* Records:
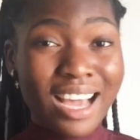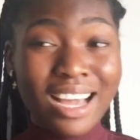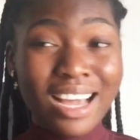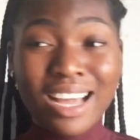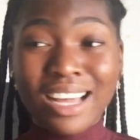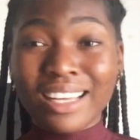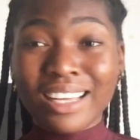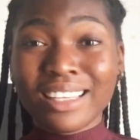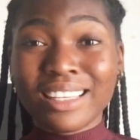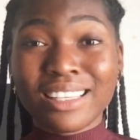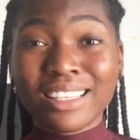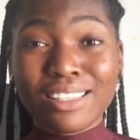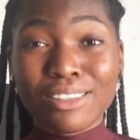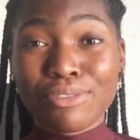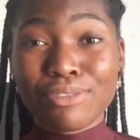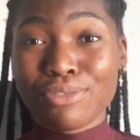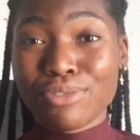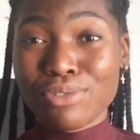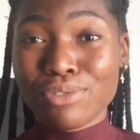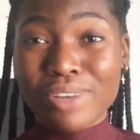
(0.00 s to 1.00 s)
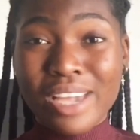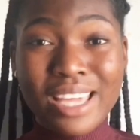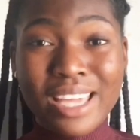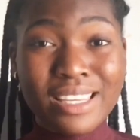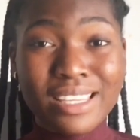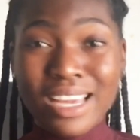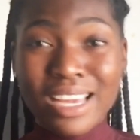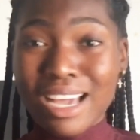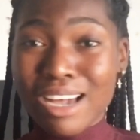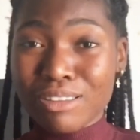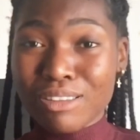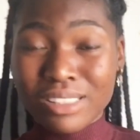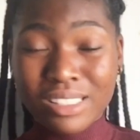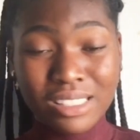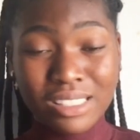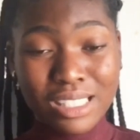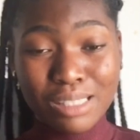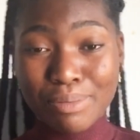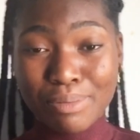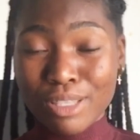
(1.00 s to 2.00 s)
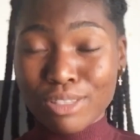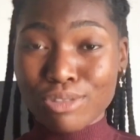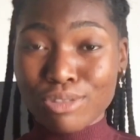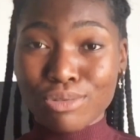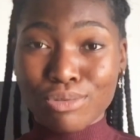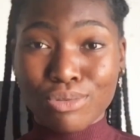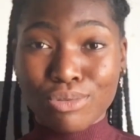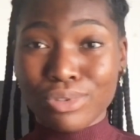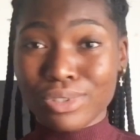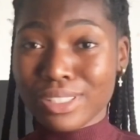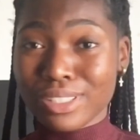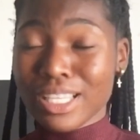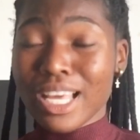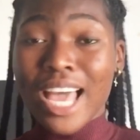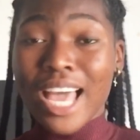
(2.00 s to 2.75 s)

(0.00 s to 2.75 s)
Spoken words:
can give you anyhow disrespect you want.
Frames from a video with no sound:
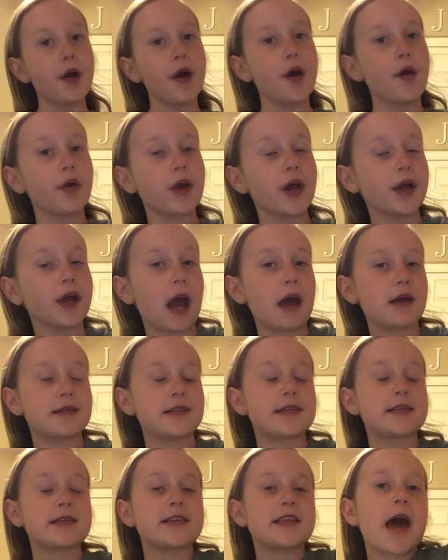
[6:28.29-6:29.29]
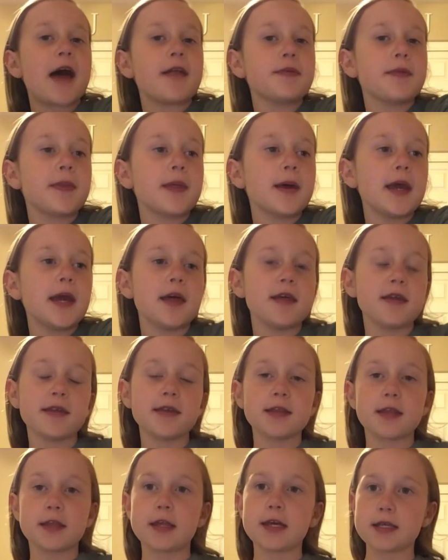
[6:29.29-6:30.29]
Okay guys, sadly
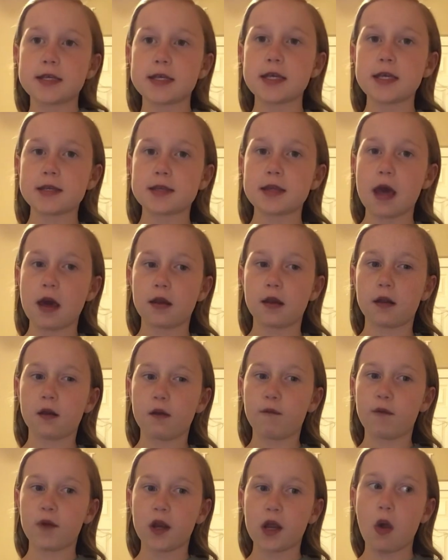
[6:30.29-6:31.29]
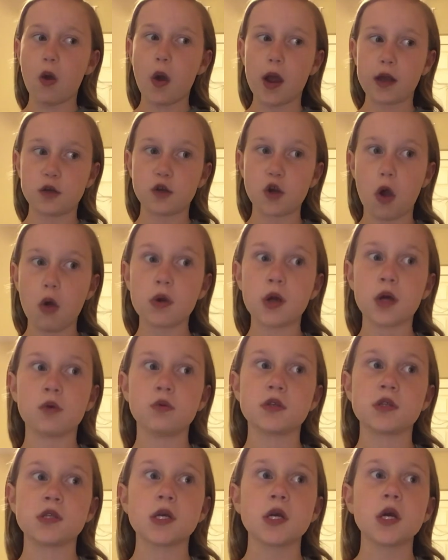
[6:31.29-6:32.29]
this is the end of the video. I know it
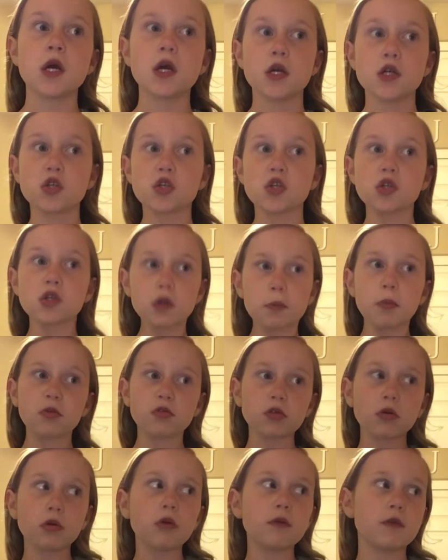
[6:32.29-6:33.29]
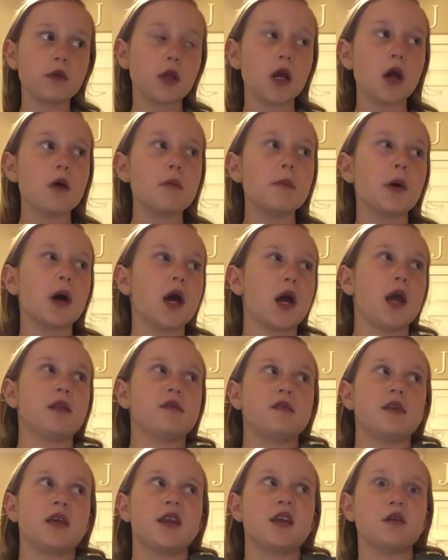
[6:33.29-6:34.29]
was a super short video, but I
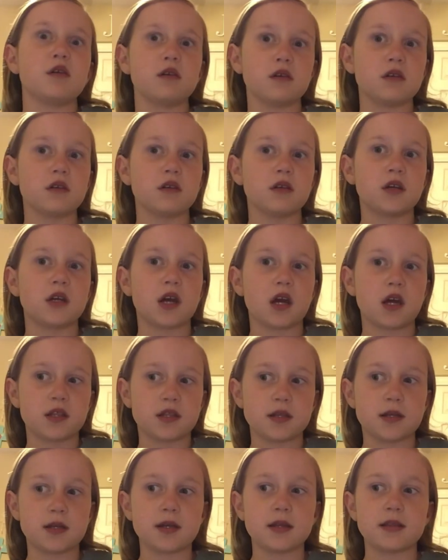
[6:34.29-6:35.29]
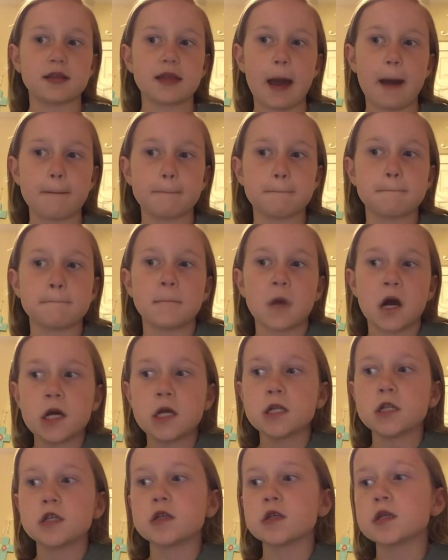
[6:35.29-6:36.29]
didn't get that
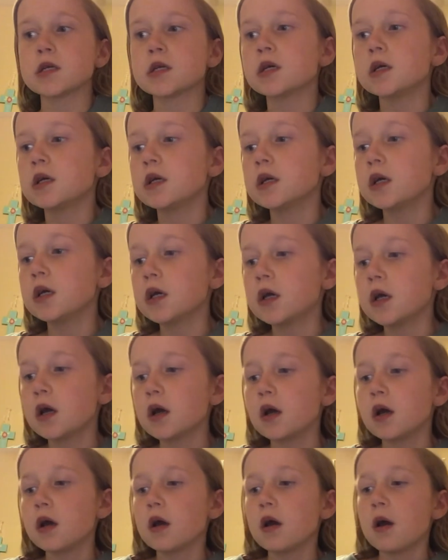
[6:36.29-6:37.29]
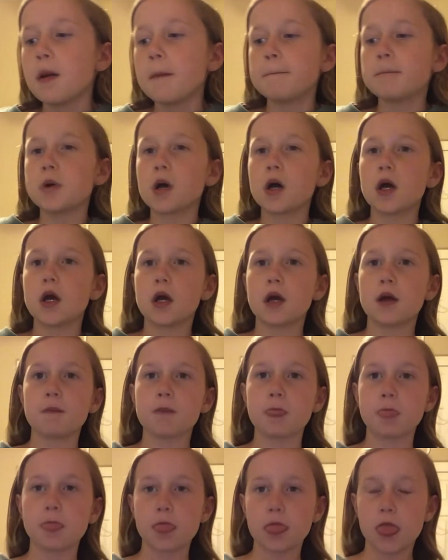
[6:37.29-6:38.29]
much. But
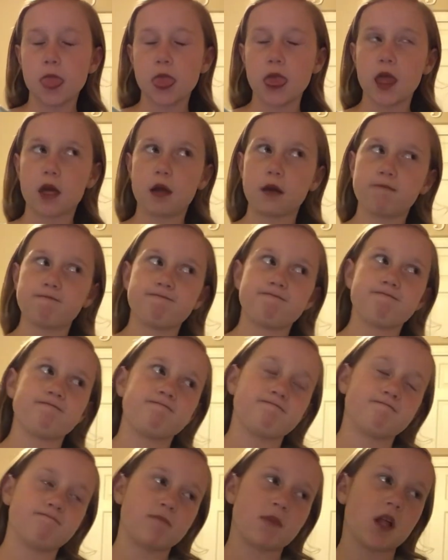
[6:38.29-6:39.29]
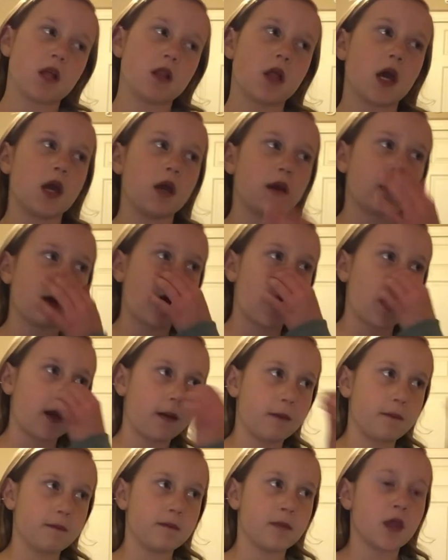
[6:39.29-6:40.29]
like
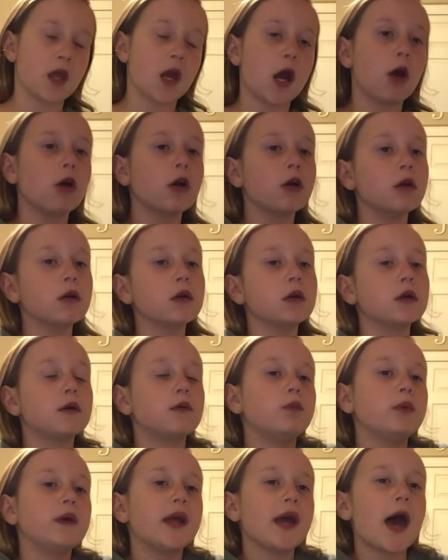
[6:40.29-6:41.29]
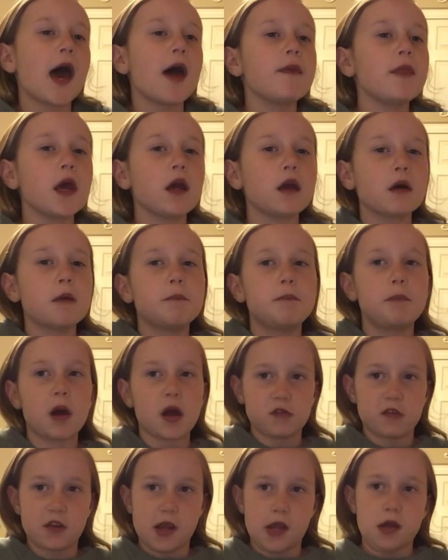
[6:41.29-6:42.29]
our we had like a
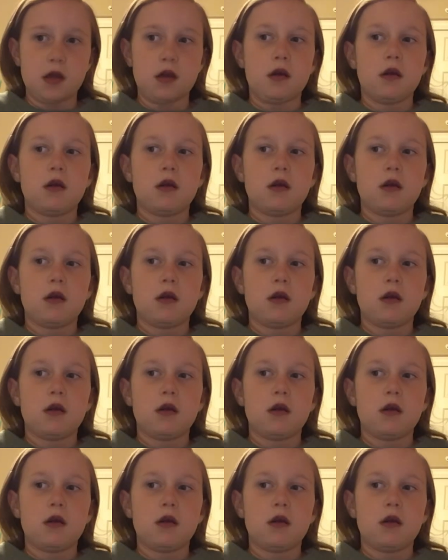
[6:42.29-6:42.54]
budget.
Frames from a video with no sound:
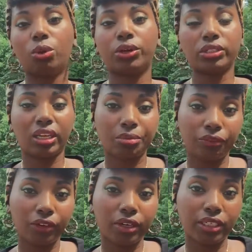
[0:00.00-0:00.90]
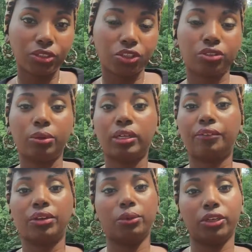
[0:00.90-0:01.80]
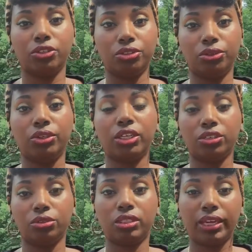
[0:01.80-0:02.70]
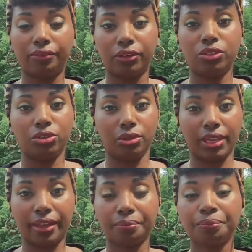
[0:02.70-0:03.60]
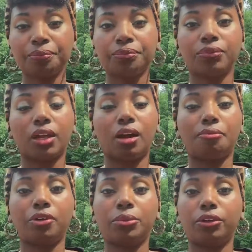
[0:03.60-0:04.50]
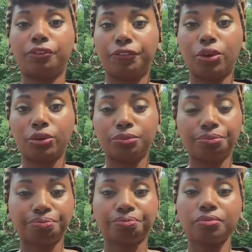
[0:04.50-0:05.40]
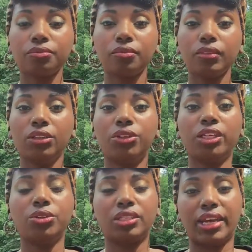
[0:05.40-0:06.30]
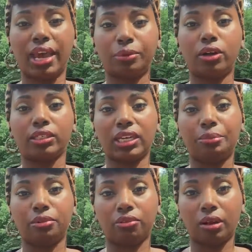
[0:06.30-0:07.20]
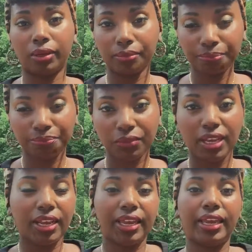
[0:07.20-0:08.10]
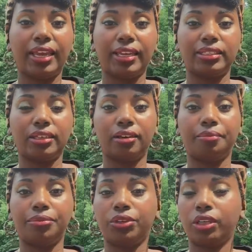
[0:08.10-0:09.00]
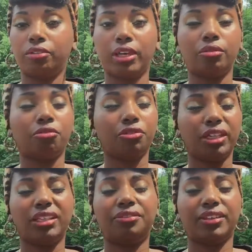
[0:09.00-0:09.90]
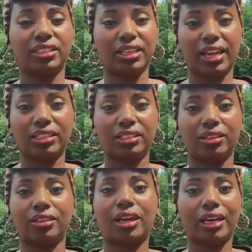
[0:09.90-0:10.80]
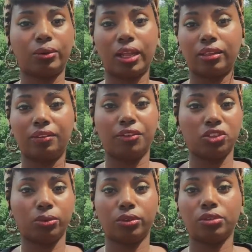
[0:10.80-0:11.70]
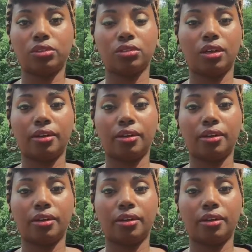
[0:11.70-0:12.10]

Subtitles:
or tips for your industry, whatever you want to do, you can use Canva to do that. From your phone, you can use an app called Typorama. And you can create really fantastic high quality visuals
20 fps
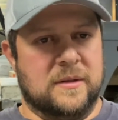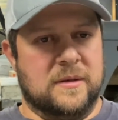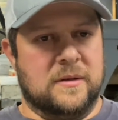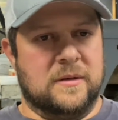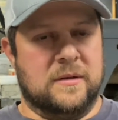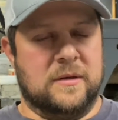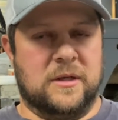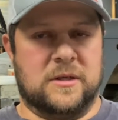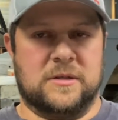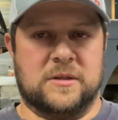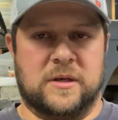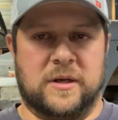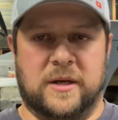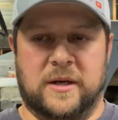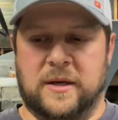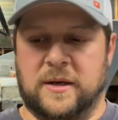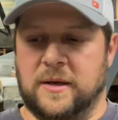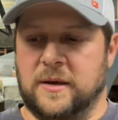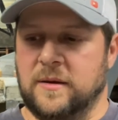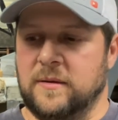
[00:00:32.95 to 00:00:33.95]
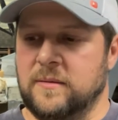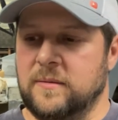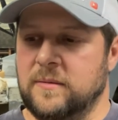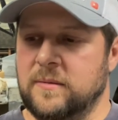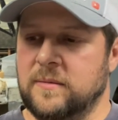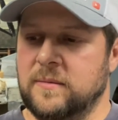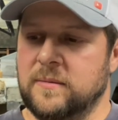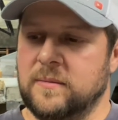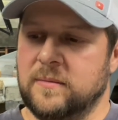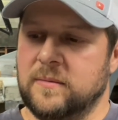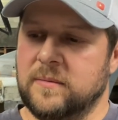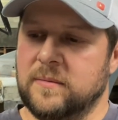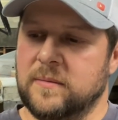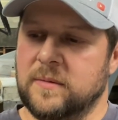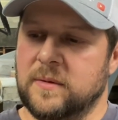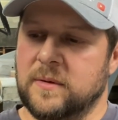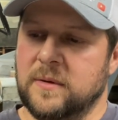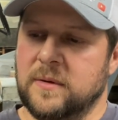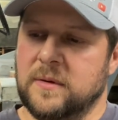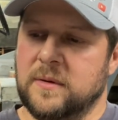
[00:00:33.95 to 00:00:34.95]
yesterday I
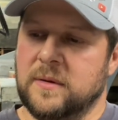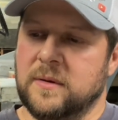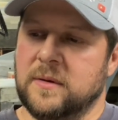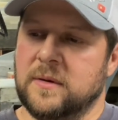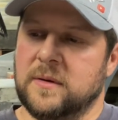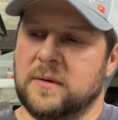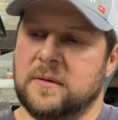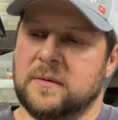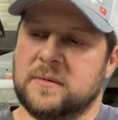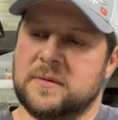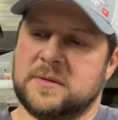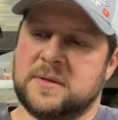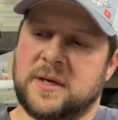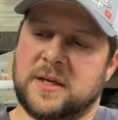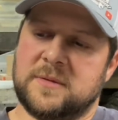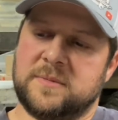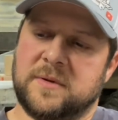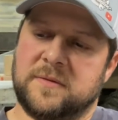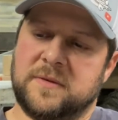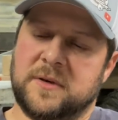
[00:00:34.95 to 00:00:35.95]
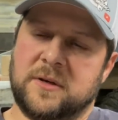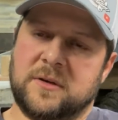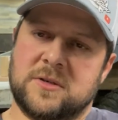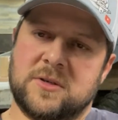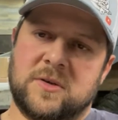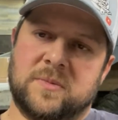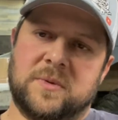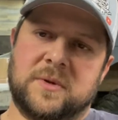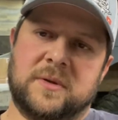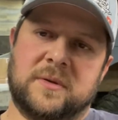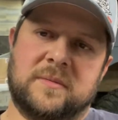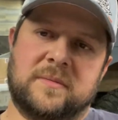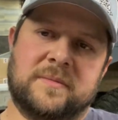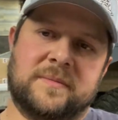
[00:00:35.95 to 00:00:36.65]
sliced my fingers open.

* Exercise description: Reproduce each entry verbatim, excluding any embedded images.

* Answer below:
(0.00 s to 1.00 s)
(1.00 s to 2.00 s)
(2.00 s to 2.75 s)

(0.00 s to 2.75 s)
Spoken words:
can give you anyhow disrespect you want.
Frames from a video with no sound:
[6:28.29-6:29.29]
[6:29.29-6:30.29]
Okay guys, sadly
[6:30.29-6:31.29]
[6:31.29-6:32.29]
this is the end of the video. I know it
[6:32.29-6:33.29]
[6:33.29-6:34.29]
was a super short video, but I
[6:34.29-6:35.29]
[6:35.29-6:36.29]
didn't get that
[6:36.29-6:37.29]
[6:37.29-6:38.29]
much. But
[6:38.29-6:39.29]
[6:39.29-6:40.29]
like
[6:40.29-6:41.29]
[6:41.29-6:42.29]
our we had like a
[6:42.29-6:42.54]
budget.
Frames from a video with no sound:
[0:00.00-0:00.90]
[0:00.90-0:01.80]
[0:01.80-0:02.70]
[0:02.70-0:03.60]
[0:03.60-0:04.50]
[0:04.50-0:05.40]
[0:05.40-0:06.30]
[0:06.30-0:07.20]
[0:07.20-0:08.10]
[0:08.10-0:09.00]
[0:09.00-0:09.90]
[0:09.90-0:10.80]
[0:10.80-0:11.70]
[0:11.70-0:12.10]

Subtitles:
or tips for your industry, whatever you want to do, you can use Canva to do that. From your phone, you can use an app called Typorama. And you can create really fantastic high quality visuals
20 fps
[00:00:32.95 to 00:00:33.95]
[00:00:33.95 to 00:00:34.95]
yesterday I
[00:00:34.95 to 00:00:35.95]
[00:00:35.95 to 00:00:36.65]
sliced my fingers open.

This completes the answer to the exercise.